ACM Queue has an interview with search engine Gigablast designer Matt Wells, who had worked earlier at Infoseek. “Wells began writing the Gigablast search engine from scratch in C++ about three years ago. He says he built it from day one to be the cheapest, most scalable search engine on the market, able to index billions of Web pages and serve thousands of queries per second at very low cost. Another major feature of Gigablast is its ability to index Web pages almost instantly, Wells explains. The network machines give priority to query traffic, but when they’re not answering questions, they spend their time spidering the Web.” Excerpts from the fascinating interview:
Search was quoted by Microsoft as being the hardest problem in computer science today, and they weren’t kidding. You can break it down into three primary arenas: (1) scalability and performance; (2) quality control; and (3) research and development.
I would say that we are just beginning to realize the full potential of the massive data store on the Internet. Companies are struggling to sort and filter it all out.
I would say Google’s strength is its cached Web pages, index size, and search speed. Cached Web pages allowed Google to generate dynamic summaries that contain the most query terms. It gives greater perceived relevance. It allows searchers to determine if a document is one they’d like to view. The other engines are starting to jump on board here, though. I do not think Google’s results are the best anymore, but the other engines really are not offering enough for searchers to switch. That, coupled with the fact that Google delivers very fast results, gives it a fairly strong position, but it’s definitely not impenetrable.
I do not think Google’s success is due that much to its PageRank algorithm. It certainly touts that as a big deal, but it’s really just marketing hype. In fact, the idea predated Google in IBM’s CLEVER project [a search engine developed at the IBM Almaden Computer Science Research Center], so it’s not even Google’s, after all.
PageRank is just a silly idea in practice, but it is beautiful mathematically. You start off with a simple idea, such as the quality of a page is the sum of the quality of the pages that link to it, times a scalar. This sets you up with finding the eigen vectors of a huge sparse matrix. And because it is so much work, Google appears not to be updating its PageRank values that much.
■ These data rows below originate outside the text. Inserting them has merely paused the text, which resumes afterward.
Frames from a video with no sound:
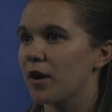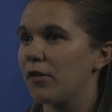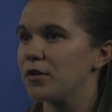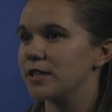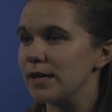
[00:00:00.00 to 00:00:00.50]

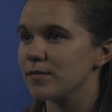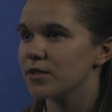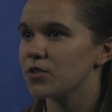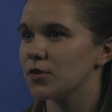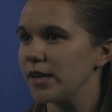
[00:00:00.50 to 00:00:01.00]
other
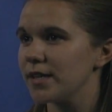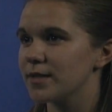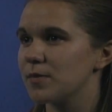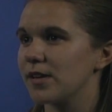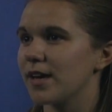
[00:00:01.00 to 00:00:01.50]
teams to join
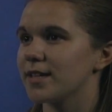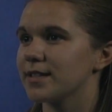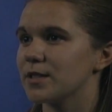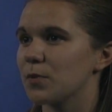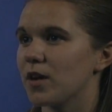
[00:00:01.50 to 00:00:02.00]
us
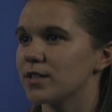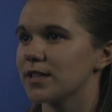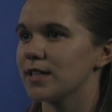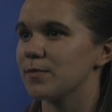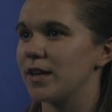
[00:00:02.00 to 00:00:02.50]
because this
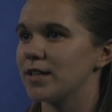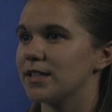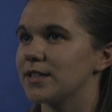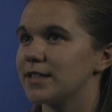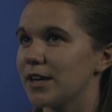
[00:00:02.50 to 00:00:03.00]
project has
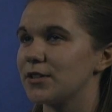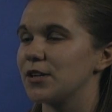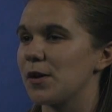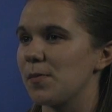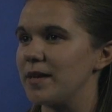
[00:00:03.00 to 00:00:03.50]
made such
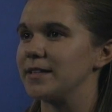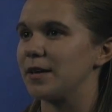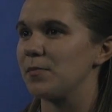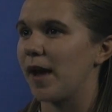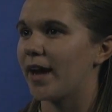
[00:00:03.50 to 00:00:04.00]
an
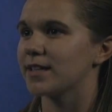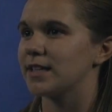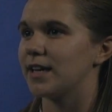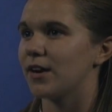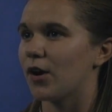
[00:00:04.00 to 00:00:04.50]
amazing
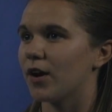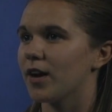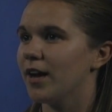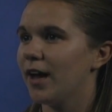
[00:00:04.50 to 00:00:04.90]
impact in our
A lot of people think this way of analyzing links was invented by Google. It wasn’t. As I said, IBM’s CLEVER project did it first. Furthermore, it doesn’t work. Well, it works, but no better than the simple link and link text analysis methods employed by the other engines. I know this because we implemented our own version at Infoseek and didn’t see a whole lot of difference. And Yahoo did a result comparison between Google and Inktomi before it purchased Inktomi and concluded the same thing.
What I think really brought Google into the spotlight was its index size, speed, and dynamically generated summaries. Those were Google’s winning points and still are till this day, not PageRank.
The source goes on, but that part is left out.